— THE PROBLEM —
Nothing in the listing should be altered when it is copied, and no picture goes into the copy.

— PROVIDED INFORMATION —

★ ★ ★

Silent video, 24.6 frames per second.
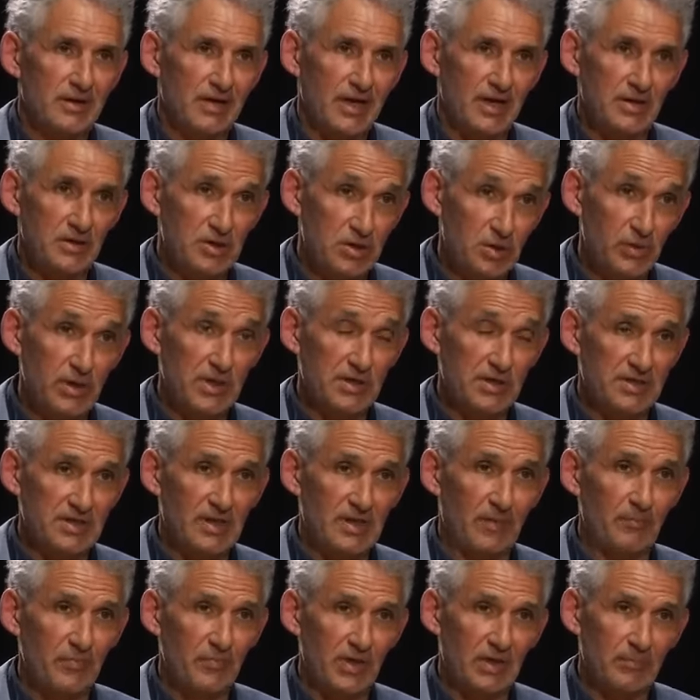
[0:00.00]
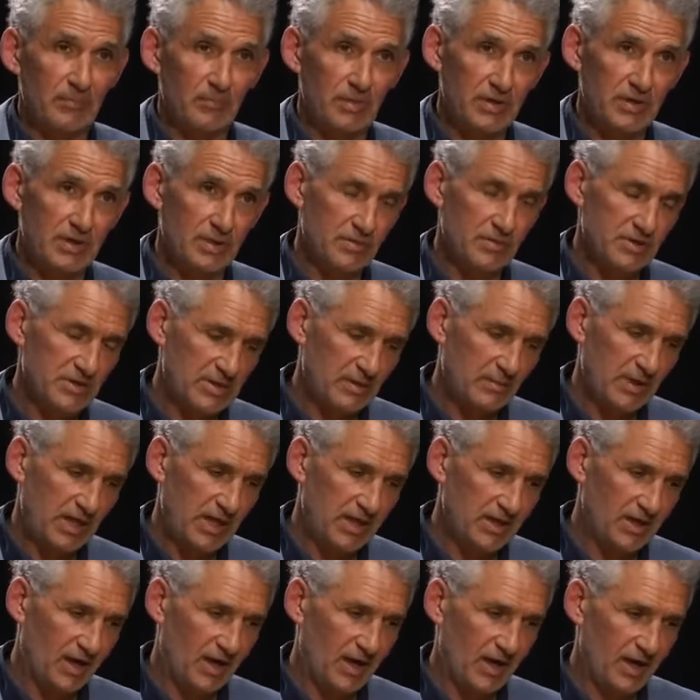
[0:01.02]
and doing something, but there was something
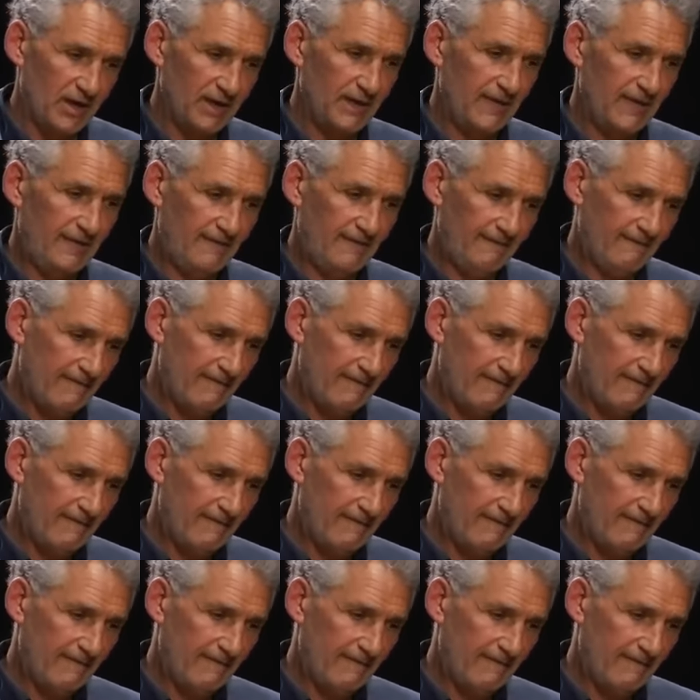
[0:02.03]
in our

★ ★ ★

— ANSWER TO THE EXERCISE —
Silent video, 24.6 frames per second.
[0:00.00]
[0:01.02]
and doing something, but there was something
[0:02.03]
in our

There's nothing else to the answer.